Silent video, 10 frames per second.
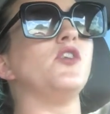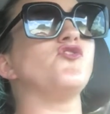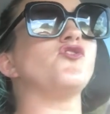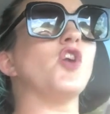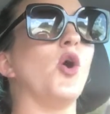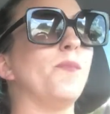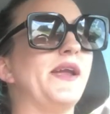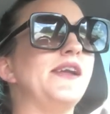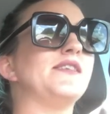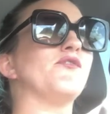so
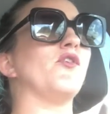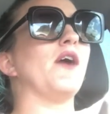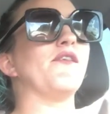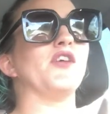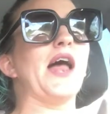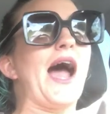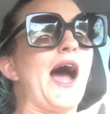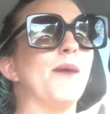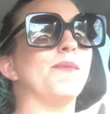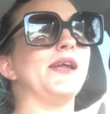peaceful. I feel
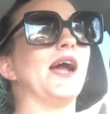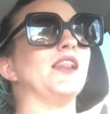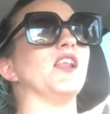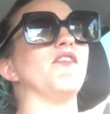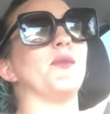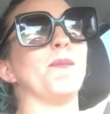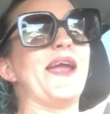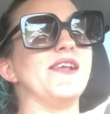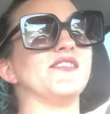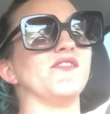happy. I love the
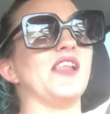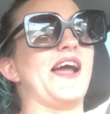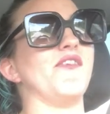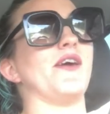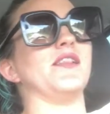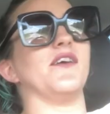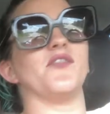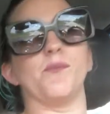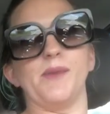pace of life. I love the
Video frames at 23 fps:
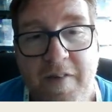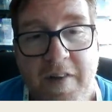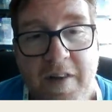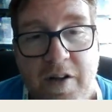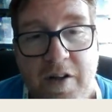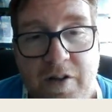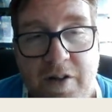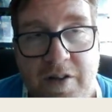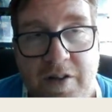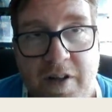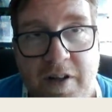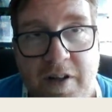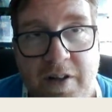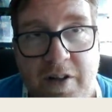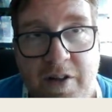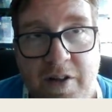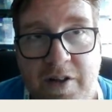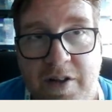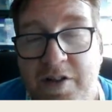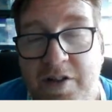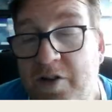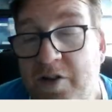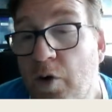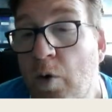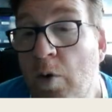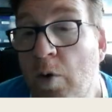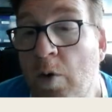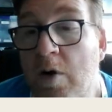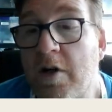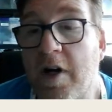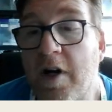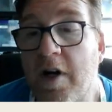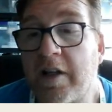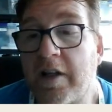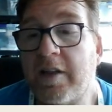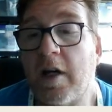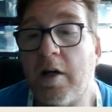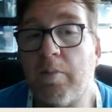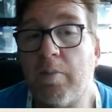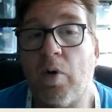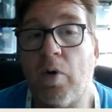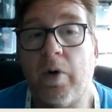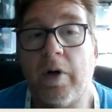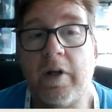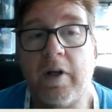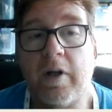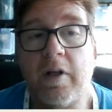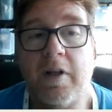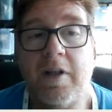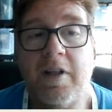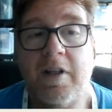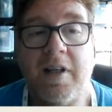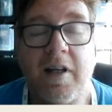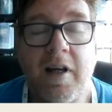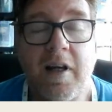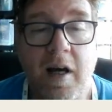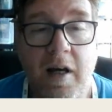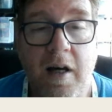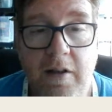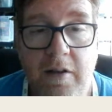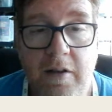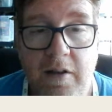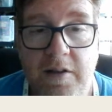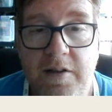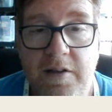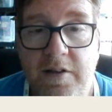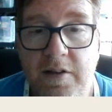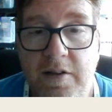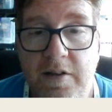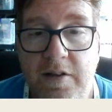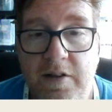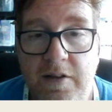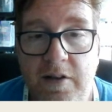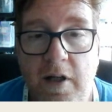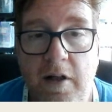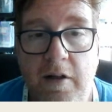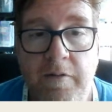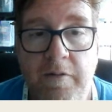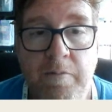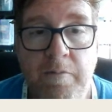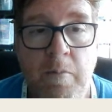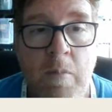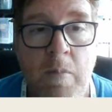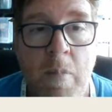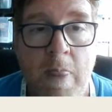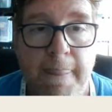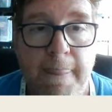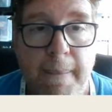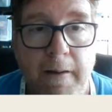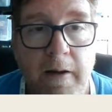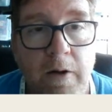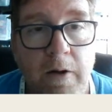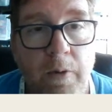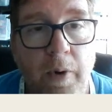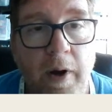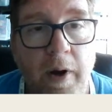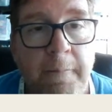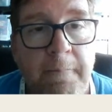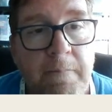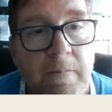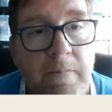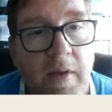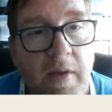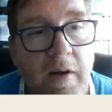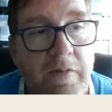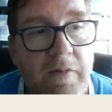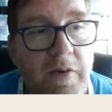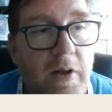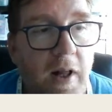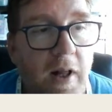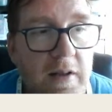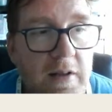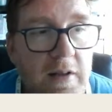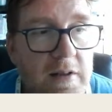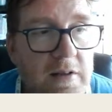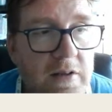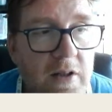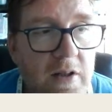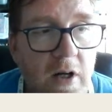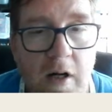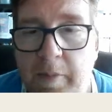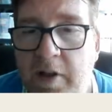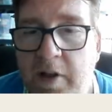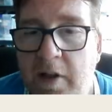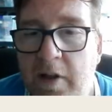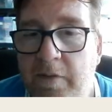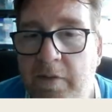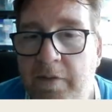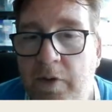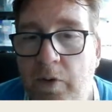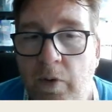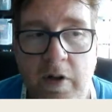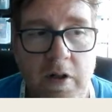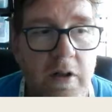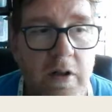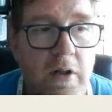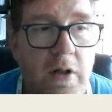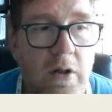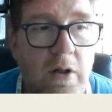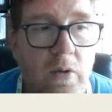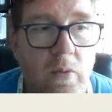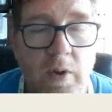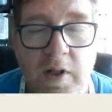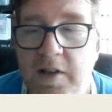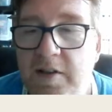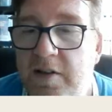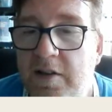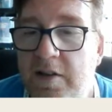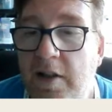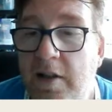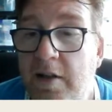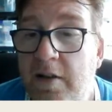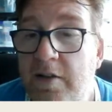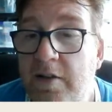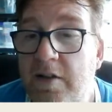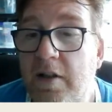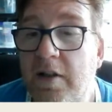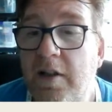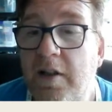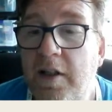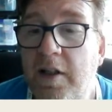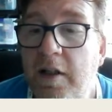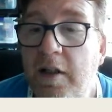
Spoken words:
you're just a hoarder at that point. You got to list the stuff. Anyway, if you like this comment, if you want to know what sells on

● ● ● ● ●

INSTRUCTIONS FOR THE TASK |
With the images excluded, reproduce the data above precisely as written.

YOUR SOLUTION |
Silent video, 10 frames per second.
so
peaceful. I feel
happy. I love the
pace of life. I love the
Video frames at 23 fps:
Spoken words:
you're just a hoarder at that point. You got to list the stuff. Anyway, if you like this comment, if you want to know what sells on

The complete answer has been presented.